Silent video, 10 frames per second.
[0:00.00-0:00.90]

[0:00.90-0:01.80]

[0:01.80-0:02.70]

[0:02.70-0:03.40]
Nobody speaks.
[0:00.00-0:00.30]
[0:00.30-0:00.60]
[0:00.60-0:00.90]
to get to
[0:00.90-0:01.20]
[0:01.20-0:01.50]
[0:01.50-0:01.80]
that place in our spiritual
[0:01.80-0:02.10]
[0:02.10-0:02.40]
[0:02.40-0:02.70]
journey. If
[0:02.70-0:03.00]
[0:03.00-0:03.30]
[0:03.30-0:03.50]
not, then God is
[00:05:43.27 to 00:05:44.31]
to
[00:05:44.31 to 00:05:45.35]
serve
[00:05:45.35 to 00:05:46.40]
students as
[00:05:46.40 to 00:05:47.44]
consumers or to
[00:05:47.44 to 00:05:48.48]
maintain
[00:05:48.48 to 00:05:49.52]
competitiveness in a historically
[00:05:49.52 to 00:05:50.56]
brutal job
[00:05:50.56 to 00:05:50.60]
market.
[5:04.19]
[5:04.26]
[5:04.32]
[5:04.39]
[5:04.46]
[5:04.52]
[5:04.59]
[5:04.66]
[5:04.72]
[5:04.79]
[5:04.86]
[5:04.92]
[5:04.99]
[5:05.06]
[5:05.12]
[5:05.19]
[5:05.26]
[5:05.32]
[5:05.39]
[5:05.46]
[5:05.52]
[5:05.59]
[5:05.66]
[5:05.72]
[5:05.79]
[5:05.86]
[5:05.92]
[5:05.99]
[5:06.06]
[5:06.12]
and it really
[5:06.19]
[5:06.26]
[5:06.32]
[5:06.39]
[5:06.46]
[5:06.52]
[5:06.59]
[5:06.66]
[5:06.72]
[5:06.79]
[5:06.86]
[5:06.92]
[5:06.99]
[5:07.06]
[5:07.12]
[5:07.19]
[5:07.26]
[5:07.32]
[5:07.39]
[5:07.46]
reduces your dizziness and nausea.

* * * *

Give the data again. Keep every line identical.

Silent video, 10 frames per second.
[0:00.00-0:00.90]

[0:00.90-0:01.80]

[0:01.80-0:02.70]

[0:02.70-0:03.40]
Nobody speaks.
[0:00.00-0:00.30]
[0:00.30-0:00.60]
[0:00.60-0:00.90]
to get to
[0:00.90-0:01.20]
[0:01.20-0:01.50]
[0:01.50-0:01.80]
that place in our spiritual
[0:01.80-0:02.10]
[0:02.10-0:02.40]
[0:02.40-0:02.70]
journey. If
[0:02.70-0:03.00]
[0:03.00-0:03.30]
[0:03.30-0:03.50]
not, then God is
[00:05:43.27 to 00:05:44.31]
to
[00:05:44.31 to 00:05:45.35]
serve
[00:05:45.35 to 00:05:46.40]
students as
[00:05:46.40 to 00:05:47.44]
consumers or to
[00:05:47.44 to 00:05:48.48]
maintain
[00:05:48.48 to 00:05:49.52]
competitiveness in a historically
[00:05:49.52 to 00:05:50.56]
brutal job
[00:05:50.56 to 00:05:50.60]
market.
[5:04.19]
[5:04.26]
[5:04.32]
[5:04.39]
[5:04.46]
[5:04.52]
[5:04.59]
[5:04.66]
[5:04.72]
[5:04.79]
[5:04.86]
[5:04.92]
[5:04.99]
[5:05.06]
[5:05.12]
[5:05.19]
[5:05.26]
[5:05.32]
[5:05.39]
[5:05.46]
[5:05.52]
[5:05.59]
[5:05.66]
[5:05.72]
[5:05.79]
[5:05.86]
[5:05.92]
[5:05.99]
[5:06.06]
[5:06.12]
and it really
[5:06.19]
[5:06.26]
[5:06.32]
[5:06.39]
[5:06.46]
[5:06.52]
[5:06.59]
[5:06.66]
[5:06.72]
[5:06.79]
[5:06.86]
[5:06.92]
[5:06.99]
[5:07.06]
[5:07.12]
[5:07.19]
[5:07.26]
[5:07.32]
[5:07.39]
[5:07.46]
reduces your dizziness and nausea.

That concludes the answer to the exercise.